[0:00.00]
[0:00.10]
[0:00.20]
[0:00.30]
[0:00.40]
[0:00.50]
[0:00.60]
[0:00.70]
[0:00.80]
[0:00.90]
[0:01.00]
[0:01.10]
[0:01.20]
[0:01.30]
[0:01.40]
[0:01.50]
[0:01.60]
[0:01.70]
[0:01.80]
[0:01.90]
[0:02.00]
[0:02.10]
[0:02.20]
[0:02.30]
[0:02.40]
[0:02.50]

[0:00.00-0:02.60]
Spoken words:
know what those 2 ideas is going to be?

...

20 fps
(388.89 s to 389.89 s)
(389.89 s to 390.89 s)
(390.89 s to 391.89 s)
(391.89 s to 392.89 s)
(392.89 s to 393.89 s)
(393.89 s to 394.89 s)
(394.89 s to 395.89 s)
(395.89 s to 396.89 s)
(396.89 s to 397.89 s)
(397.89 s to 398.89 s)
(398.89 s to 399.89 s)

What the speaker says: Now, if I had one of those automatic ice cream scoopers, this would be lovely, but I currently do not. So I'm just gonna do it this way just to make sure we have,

* * *

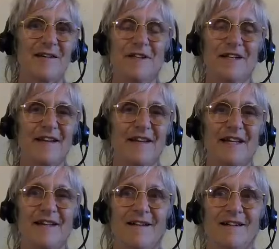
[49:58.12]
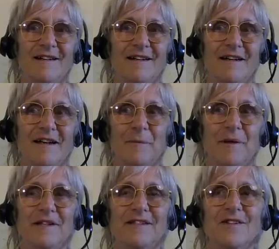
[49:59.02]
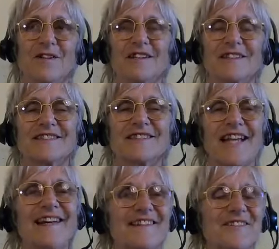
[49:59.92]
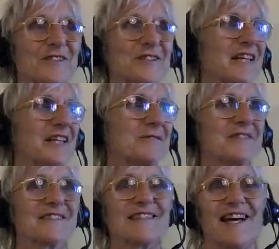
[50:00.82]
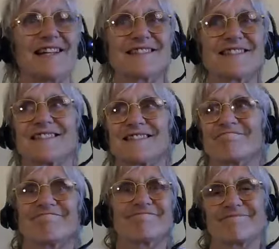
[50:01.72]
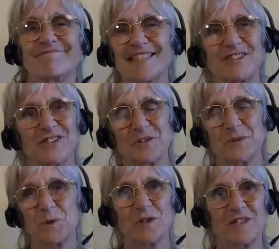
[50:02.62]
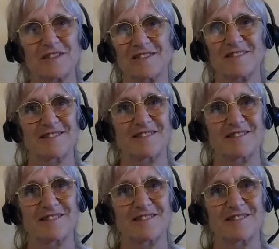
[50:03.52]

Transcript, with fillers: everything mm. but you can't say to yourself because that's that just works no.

__Required action__.
Print again the lines of the entries above that fall between the line holding "(391.89 s to 392.89 s)" and the line holding "What the speaker", inclusive, exactly as they stand.

__Written response__.
(391.89 s to 392.89 s)
(392.89 s to 393.89 s)
(393.89 s to 394.89 s)
(394.89 s to 395.89 s)
(395.89 s to 396.89 s)
(396.89 s to 397.89 s)
(397.89 s to 398.89 s)
(398.89 s to 399.89 s)

What the speaker says: Now, if I had one of those automatic ice cream scoopers, this would be lovely, but I currently do not. So I'm just gonna do it this way just to make sure we have,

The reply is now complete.